The investigators suggest that measures such as chlorhexidine bathing may provide “source control.” Only 2 MRSA carriers in their study were receiving chlorhexidine bathing—and neither shed MRSA. Of course, some basics should be de rigueur. Donskey cites a 2019 study that found intermittent decolonization of MRSA carriers with nasal mupirocin and chlorhexidine bathing after hospital discharge reduced the risk of MRSA infections.4 This type of intervention, he notes, could also potentially reduce the risk for shedding of MRSA during postdischarge outpatient visits.
“In outpatient settings, personnel typically don’t know what pathogens their patients may be carrying,” Donskey points out. “Simple practices like encouraging all patients to use hand sanitizer when they arrive for outpatient clinic visits or procedures can reduce MRSA and other pathogens on hands.”
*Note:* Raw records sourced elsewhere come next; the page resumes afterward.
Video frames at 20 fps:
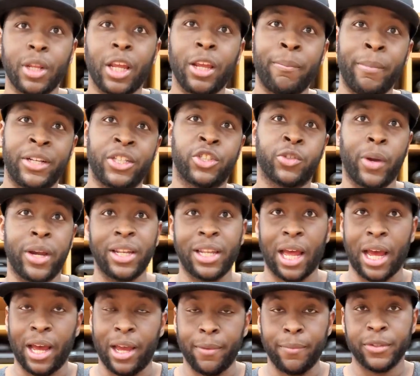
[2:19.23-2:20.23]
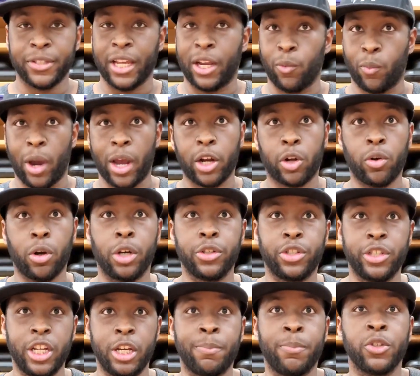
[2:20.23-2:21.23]
I mean, straight line, say right
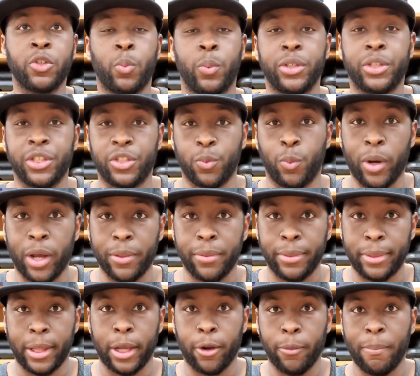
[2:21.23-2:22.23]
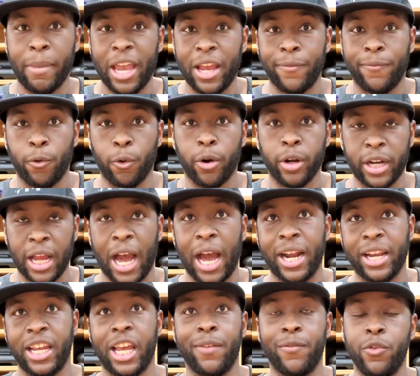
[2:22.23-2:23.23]
across your nipples, which is what they're made for.
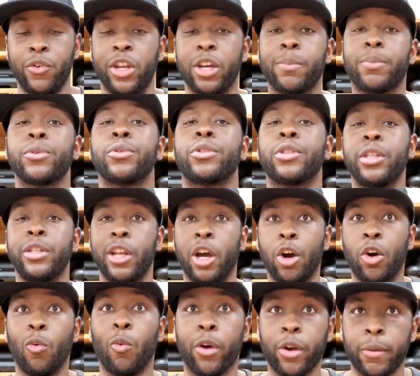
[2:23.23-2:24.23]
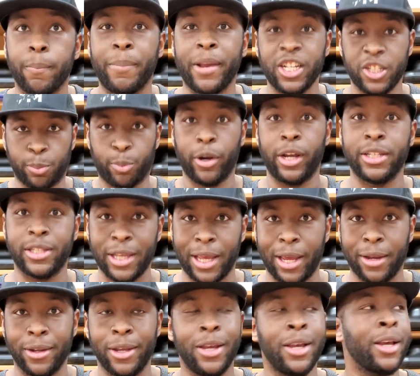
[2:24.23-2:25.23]
God gave you nipples to know where to bench press
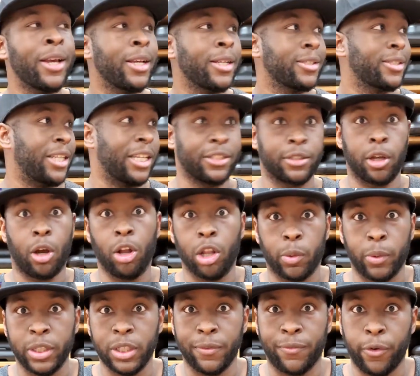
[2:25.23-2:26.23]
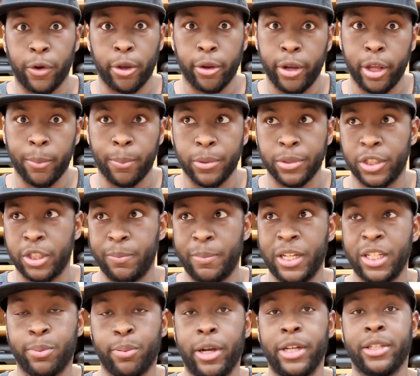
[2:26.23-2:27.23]
at. That's the only reason for your nipples is
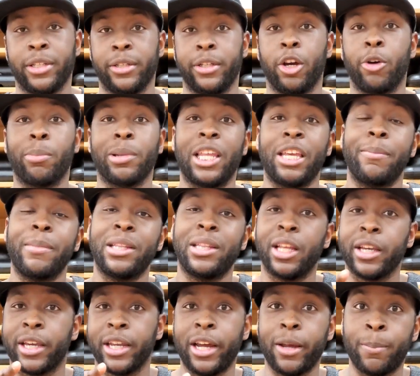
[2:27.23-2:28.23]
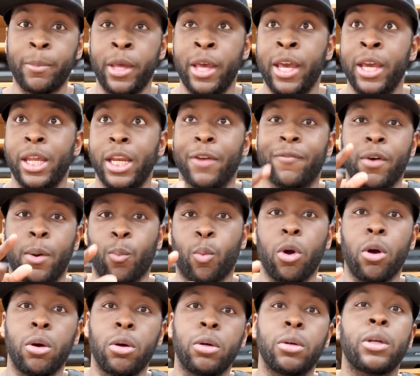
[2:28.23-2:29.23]
bench pressing. Don't believe me, look it up. And if I'm
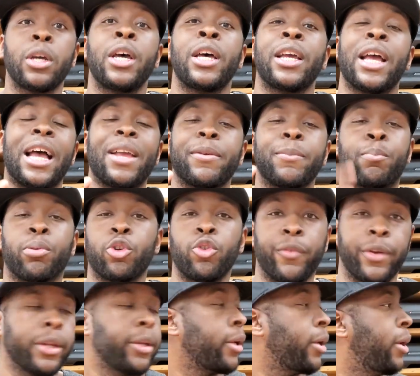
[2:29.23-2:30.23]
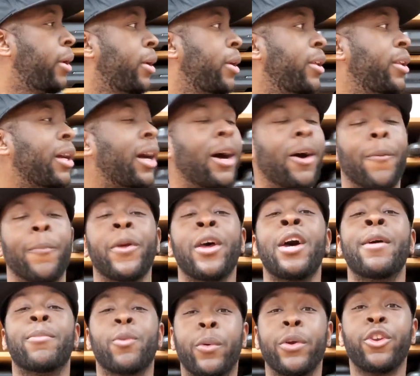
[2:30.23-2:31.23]
wrong, you prove it. But
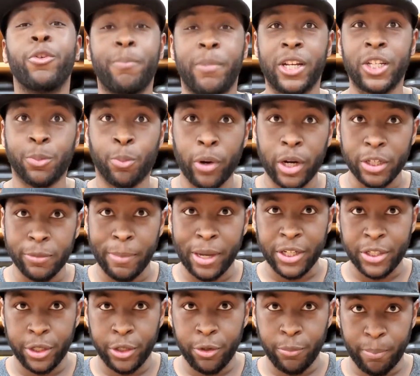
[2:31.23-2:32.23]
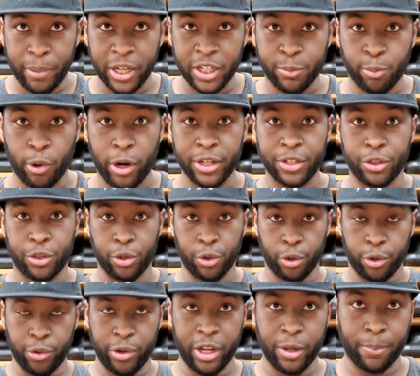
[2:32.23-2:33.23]
when you bench press, make sure you bench press
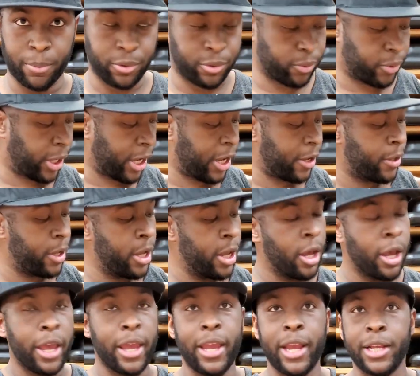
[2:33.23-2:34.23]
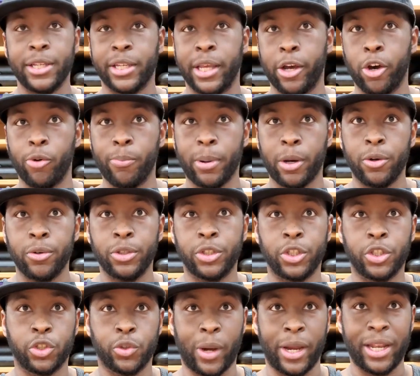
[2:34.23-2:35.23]
through your nipples, okay? Hand to elbow,
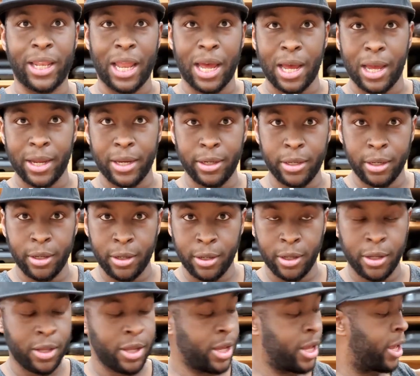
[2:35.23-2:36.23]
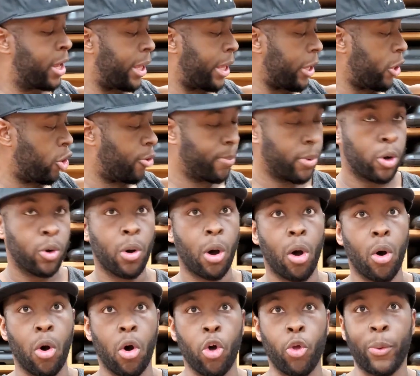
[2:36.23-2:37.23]
straight line. Elbow
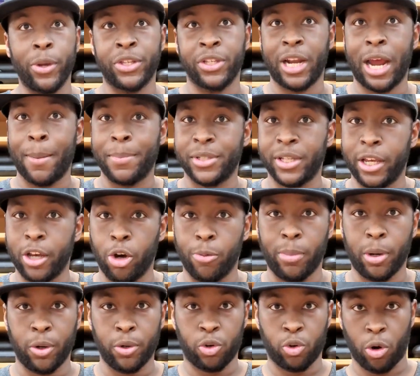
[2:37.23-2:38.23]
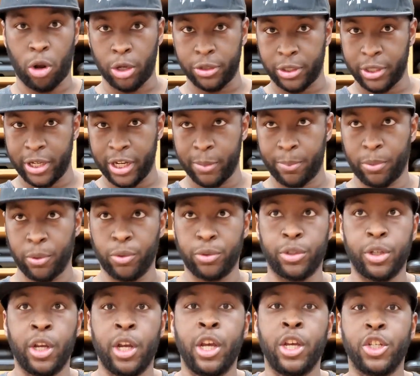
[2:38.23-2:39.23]
all the way to the opposite elbow, across the
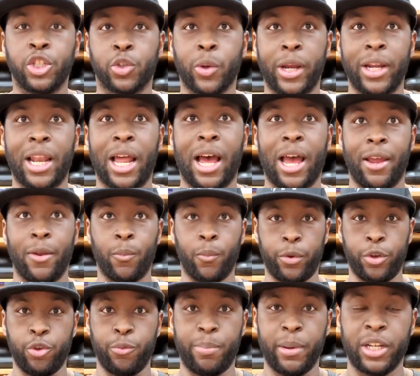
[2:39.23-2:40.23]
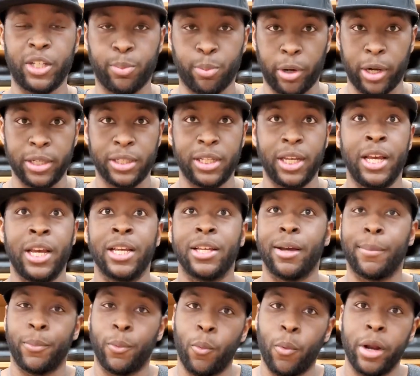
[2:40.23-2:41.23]
nipples, straight line when you bench press.
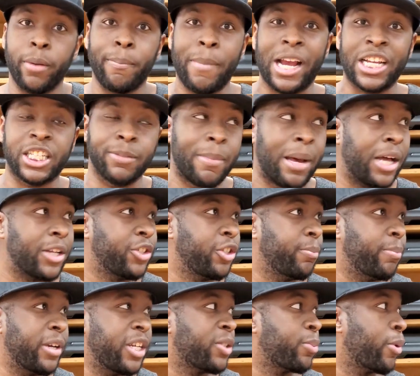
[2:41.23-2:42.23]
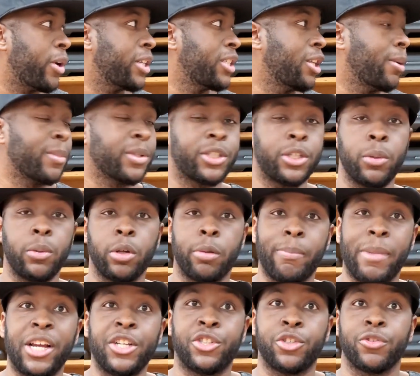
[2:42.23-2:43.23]
Number 1, maximize your bench press. Number 2, to
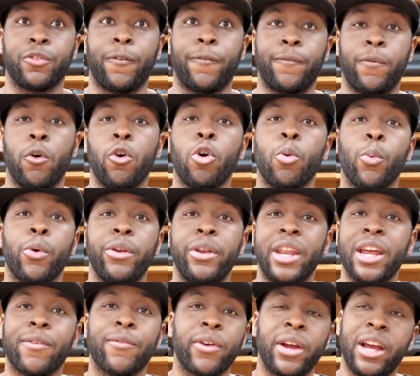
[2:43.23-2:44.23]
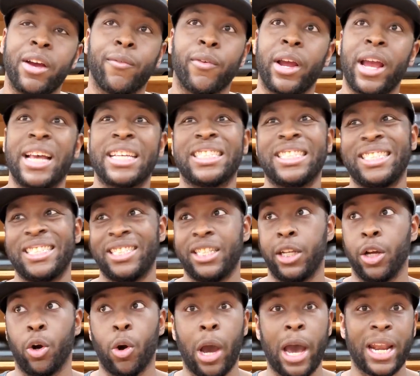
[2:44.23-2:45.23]
make sure the form will never ever actually
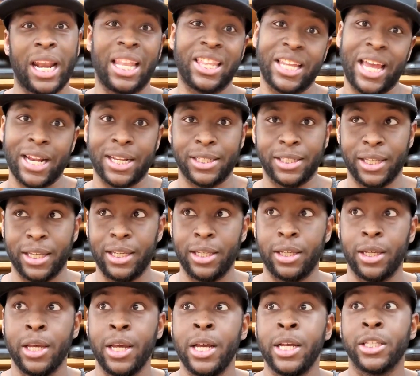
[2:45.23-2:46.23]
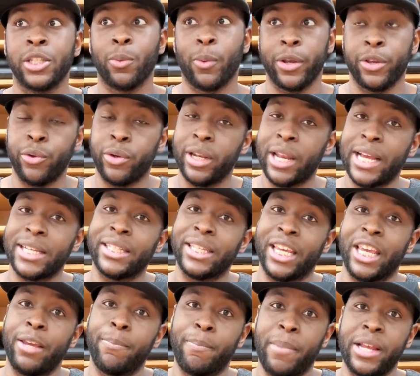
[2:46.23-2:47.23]
go out of sync to where you can actually
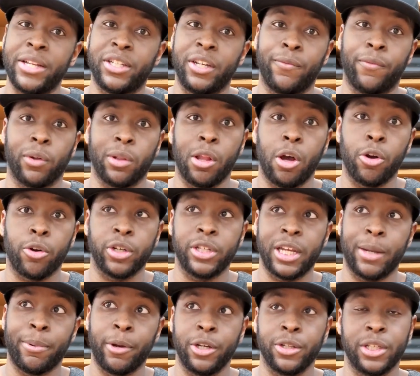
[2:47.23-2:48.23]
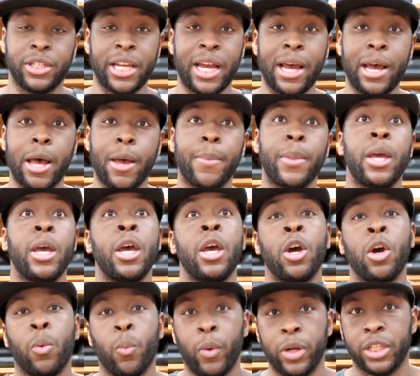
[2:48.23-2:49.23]
keep benching for a longer period of time
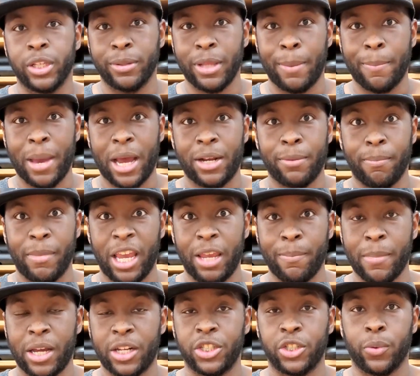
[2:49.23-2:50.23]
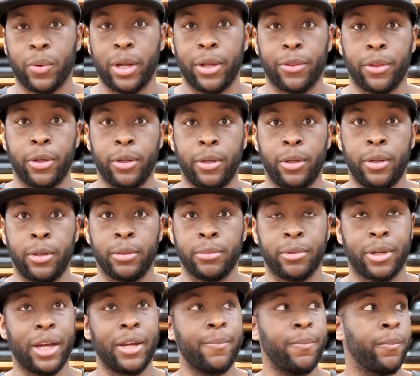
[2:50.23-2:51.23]
with the main amount of strength.
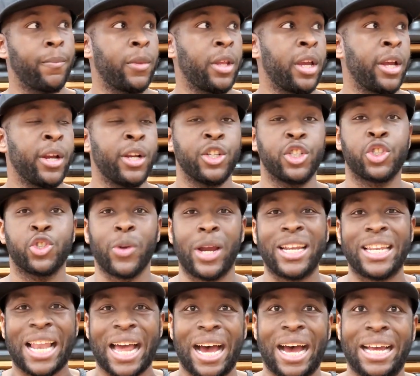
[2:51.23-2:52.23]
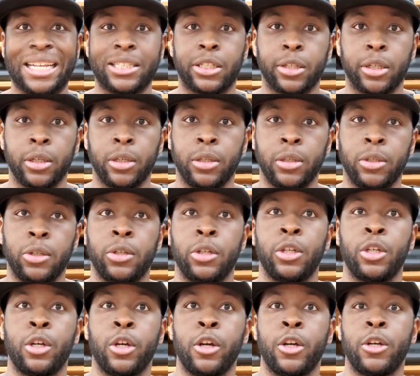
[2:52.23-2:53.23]
Okay? Straight lines.
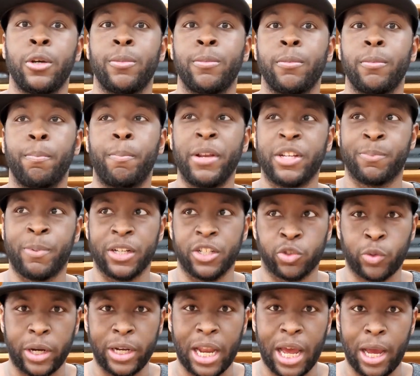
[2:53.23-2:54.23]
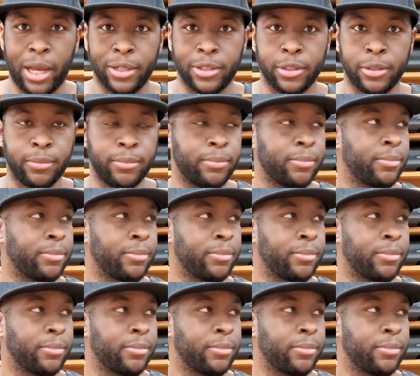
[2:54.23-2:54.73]
Bench press straight lines.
Other steps include ensuring that mobility does not affect the disinfection. “We’re cleaning and disinfecting hospital rooms much better and now realize that we need to improve cleaning of equipment that goes from room to room and in outpatient clinics and ancillary care areas,” Donskey says. Transferring patients also carries risk of triggering a super-spreader event. Researchers in Belgium and Sweden developed a MRSA contagion model based on a data-driven model of contact patterns among 743,182 patients in a large hospital system. They found that, conservatively speaking, it would take 3.5 weeks for the infection to appear in a second hospital. Even for low infectious rates, they say, MRSA might reach up to 10 hospitals within a year after the initial infection.5
Infections can be managed or prevented, but it will be a while before they disappear. Donskey is optimistic but realistic. “I think basic practices like hand hygiene and environmental cleaning have improved a lot over the past 20 years,” he says. “However, once we improve in 1 area, we always find other areas that need attention.”
JAN DYER is a writer and editor specializing in clinical topics. She lives in Suffern, New York.